Please let me know if I can help in any way!!!
 
I am going through the same thing. My parent has been on my case because I am not the person I used to be. Well, no I'm not and probably won't be. She doesn't understand, nor do others in my family. Friends seem to be doing a better job than family.

Good information for you from everyone. You are going to be more mature than your peers because of things in you life. I have learned to just talk with the one's that want to know and help and don't mention it to the others.

Good Luck! You have alot going on in your life, just keep focused on what is important to you and your child.
 
pipersmith said:
One family member rolled her eyes and said "Do you realize how common this surgery is? It really is not a big deal."

That comment made me smile. My former boss also told me that it was 'routine surgery' - but that didn't stop him terminating my employment!
 
Hi,
Just thought I'd add my two cents:

First of all, I commend you for being a single mom. Whether that was by choice or chance, it is a tremendous responsibility. My mother was a single mom for many years, and I never truly appreciated that until I was older.

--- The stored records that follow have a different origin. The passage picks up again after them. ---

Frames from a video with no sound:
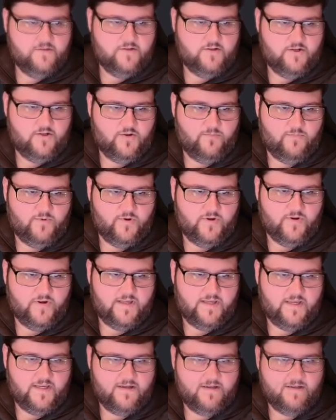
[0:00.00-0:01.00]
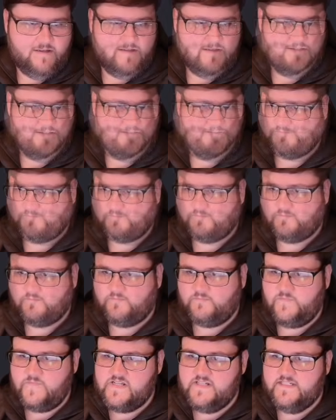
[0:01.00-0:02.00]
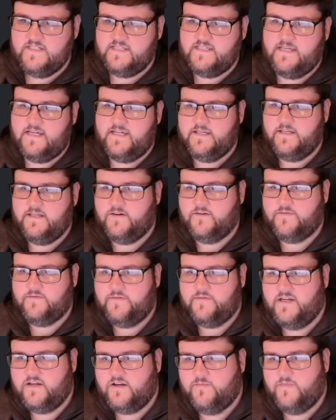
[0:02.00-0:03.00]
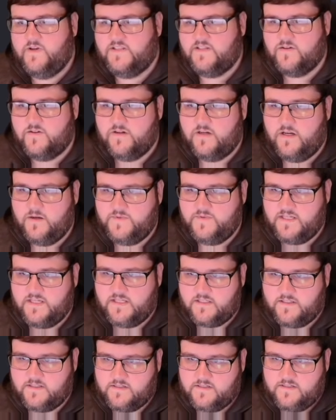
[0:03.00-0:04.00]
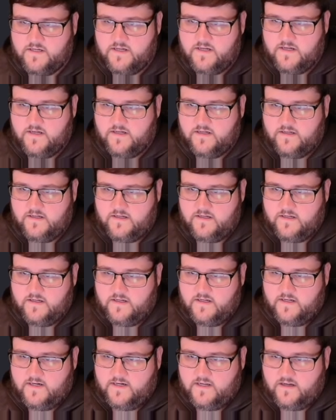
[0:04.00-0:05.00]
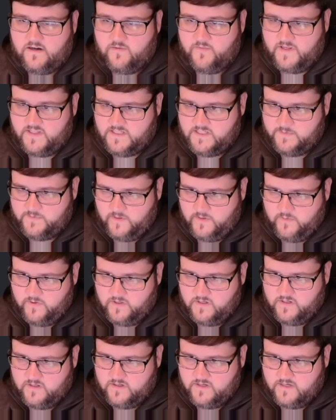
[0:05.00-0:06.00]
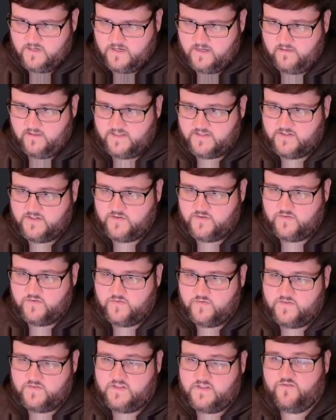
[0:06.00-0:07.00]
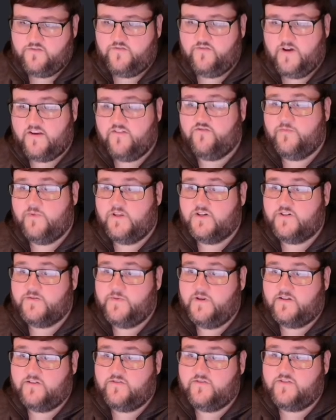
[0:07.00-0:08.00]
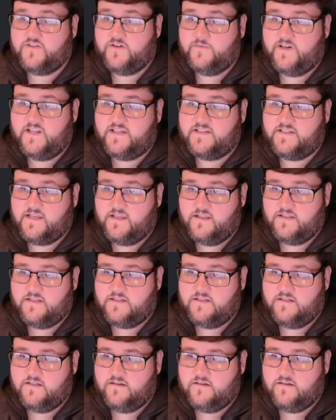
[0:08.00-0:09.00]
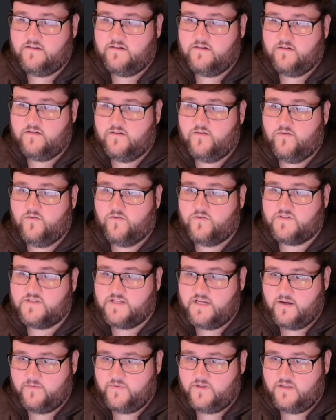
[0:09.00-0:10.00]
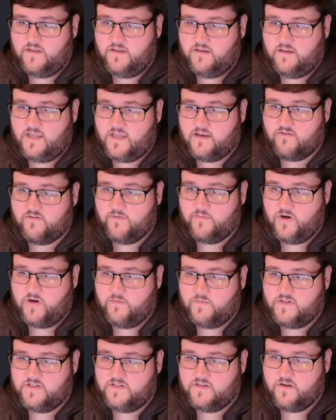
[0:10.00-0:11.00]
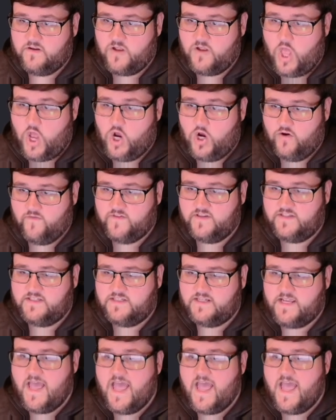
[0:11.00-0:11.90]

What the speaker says: Oh boy. Design note: Necromancer updates. Necromancy spellbook now lets you use the Find Familiar spell to summon a skeleton or zombie, and Grim Harvest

You are not the only one; heart surgery is major stuff. It's normal to feel stressed and overwhelmed at times; who doesn't feel that way? We "heart patients" seem to be more aware of our bodies and "conditions" than others. Maybe it's because of the surgeries we've been through, or that we're more cognizant of every twitch, palpitation, burn, etc. I know for me, having had terrible symptoms before my surgery, I am more aware of things that don'tt seem right. I remember you replied to one of my posts when I'd been (and still am a little) short of breath. It's normal--no one wants to go through surgry again if it can be helped!

It's true that some people don't understand. Unfortunately, unless they themselves have been through heart surgery or know someone close who has, they think we're just being sensitive. It's a life or death thing! The best thing is just not to let it get to you. Life is tough enough without having to deal with negative people.

Just do the best you can and take care of yourself!